A number of amicus briefs in this case, including one by the Association of Administrative Law Judges to which I was a signatory, argued that the Free Enterprise Fund concern does not apply to an adjudicative officer because independence in adjudication can
in fact enhance accountability in the chief executive. Ironically, the petitioner’s call for greater accountability in ALJs could result in evisceration of the protections in the APA, permitting independent agency heads to fire ALJs at will. Thus, a litigant
against the government would be presenting evidence before a judicial officer who could be fired for ruling against the government.
The SG brief noted the problem, but sought to do an end run by urging the court to read “good cause” in the APA narrowly so as to permit the agency to fire an ALJ for job-related reasons but not for reasons unrelated to the job, presumably such as for speech
or appearance. Many in the blogosphere worried that the SG’s mysterious push to persuade the court to consider an issue that neither party raised was an attempt to elicit the court’s help in defining good cause so loosely so that the administration, if the
situation arose, would have cover to fire Special Counsel Robert Mueller, whose tenure by regulation is protected by good cause. If so, the court appears unlikely to accept the gambit.

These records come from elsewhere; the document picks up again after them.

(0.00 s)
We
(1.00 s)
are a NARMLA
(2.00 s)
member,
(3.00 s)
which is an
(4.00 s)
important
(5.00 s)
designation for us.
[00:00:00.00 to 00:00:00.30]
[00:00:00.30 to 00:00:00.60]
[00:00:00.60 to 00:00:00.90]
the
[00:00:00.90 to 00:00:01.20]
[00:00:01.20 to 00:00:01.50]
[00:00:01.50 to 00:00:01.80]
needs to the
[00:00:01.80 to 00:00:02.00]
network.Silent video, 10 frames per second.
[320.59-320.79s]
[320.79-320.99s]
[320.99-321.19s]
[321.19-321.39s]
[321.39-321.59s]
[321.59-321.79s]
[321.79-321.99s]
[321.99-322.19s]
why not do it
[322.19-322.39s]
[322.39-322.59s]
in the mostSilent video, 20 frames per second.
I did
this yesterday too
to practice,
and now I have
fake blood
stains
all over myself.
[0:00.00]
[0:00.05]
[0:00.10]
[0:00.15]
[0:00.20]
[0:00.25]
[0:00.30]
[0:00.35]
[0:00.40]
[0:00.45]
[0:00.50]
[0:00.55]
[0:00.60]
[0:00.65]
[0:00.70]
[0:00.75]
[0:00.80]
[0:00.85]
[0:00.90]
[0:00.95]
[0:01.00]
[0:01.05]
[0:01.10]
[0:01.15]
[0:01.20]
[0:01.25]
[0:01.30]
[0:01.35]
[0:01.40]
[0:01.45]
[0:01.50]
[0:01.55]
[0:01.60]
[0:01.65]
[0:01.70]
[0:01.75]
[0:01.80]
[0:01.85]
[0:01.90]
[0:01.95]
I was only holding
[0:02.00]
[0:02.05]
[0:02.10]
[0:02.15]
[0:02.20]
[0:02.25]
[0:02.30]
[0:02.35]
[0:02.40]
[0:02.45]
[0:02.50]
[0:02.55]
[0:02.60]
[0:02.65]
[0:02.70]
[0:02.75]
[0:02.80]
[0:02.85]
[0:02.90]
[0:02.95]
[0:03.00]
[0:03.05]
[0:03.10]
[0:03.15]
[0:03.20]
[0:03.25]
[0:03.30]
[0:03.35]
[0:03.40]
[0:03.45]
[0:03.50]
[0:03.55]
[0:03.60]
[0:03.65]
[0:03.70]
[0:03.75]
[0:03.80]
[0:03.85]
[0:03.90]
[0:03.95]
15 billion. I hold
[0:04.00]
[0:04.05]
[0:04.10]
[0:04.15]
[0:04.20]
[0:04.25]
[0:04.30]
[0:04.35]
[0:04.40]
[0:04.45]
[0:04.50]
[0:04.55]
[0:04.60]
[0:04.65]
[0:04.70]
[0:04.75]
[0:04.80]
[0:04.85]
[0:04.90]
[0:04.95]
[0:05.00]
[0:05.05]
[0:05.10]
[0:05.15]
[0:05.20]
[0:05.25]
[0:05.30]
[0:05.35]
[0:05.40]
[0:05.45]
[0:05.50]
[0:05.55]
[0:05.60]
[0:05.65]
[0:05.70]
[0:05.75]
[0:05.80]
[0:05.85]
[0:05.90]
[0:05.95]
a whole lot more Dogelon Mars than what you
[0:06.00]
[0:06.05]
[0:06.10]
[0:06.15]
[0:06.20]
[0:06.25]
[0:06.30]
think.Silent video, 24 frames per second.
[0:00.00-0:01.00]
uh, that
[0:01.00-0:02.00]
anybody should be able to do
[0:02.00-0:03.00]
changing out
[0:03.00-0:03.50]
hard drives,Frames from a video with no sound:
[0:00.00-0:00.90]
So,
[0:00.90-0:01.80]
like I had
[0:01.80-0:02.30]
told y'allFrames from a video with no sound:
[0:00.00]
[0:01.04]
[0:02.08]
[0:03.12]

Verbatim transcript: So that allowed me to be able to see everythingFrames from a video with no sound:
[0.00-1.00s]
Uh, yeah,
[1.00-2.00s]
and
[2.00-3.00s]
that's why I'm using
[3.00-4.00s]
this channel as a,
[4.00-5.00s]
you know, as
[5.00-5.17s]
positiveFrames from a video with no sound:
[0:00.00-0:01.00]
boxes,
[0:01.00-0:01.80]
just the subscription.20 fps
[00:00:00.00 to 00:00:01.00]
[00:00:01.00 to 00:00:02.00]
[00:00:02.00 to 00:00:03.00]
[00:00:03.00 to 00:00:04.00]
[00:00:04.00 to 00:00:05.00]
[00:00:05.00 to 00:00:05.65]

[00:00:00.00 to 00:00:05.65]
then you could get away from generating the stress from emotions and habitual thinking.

Overall, the argument highlighted that, as a matter of precedent, the petitioner had the far stronger argument. But, doubt remains because for the more liberal wing of the court, the accountability demanded by the appointments clause has to be reconciled with
the need to ensure that front-line adjudicators, not to mention the entire civil service, benefit from the separation and independence granted by Congress. Thus, some justices might re-evaluate the line between inferior officer and employee set in prior cases
to preserve the compromise forged by Congress in civil service legislation and in the APA. Ultimately, however, I predict that the clarion call of precedent will be too hard to withstand. To the court, agency appointment of ALJs likely can be harmonized with
decisional independence, but agency control over removals of ALJs would be a bridge too far.
Harold J. Krent is dean and professor of law at IIT Chicago-Kent
College of Law in Chicago. He is the author of "Presidential Powers."
Disclosure: Krent was a signatory to the Association of Administrative Law Judges' amicus brief in SEC v. Lucia.
The opinions expressed are those of the author(s) and do not necessarily reflect the views of the firm, its clients, or Portfolio Media Inc., or any of its or their respective affiliates. This article is for
general information purposes and is not intended to be and should not be taken as legal advice.
[1] Freytag v. Commissioner,
501 U.S. 868 (1991).
[2] Edmond v. United States, 520 U.S. 651 (1997).
[3] 5 U.S.C. 706.
[4] Free Enterprise Fund v. PCAOB, 521 U.S. 477 (2010).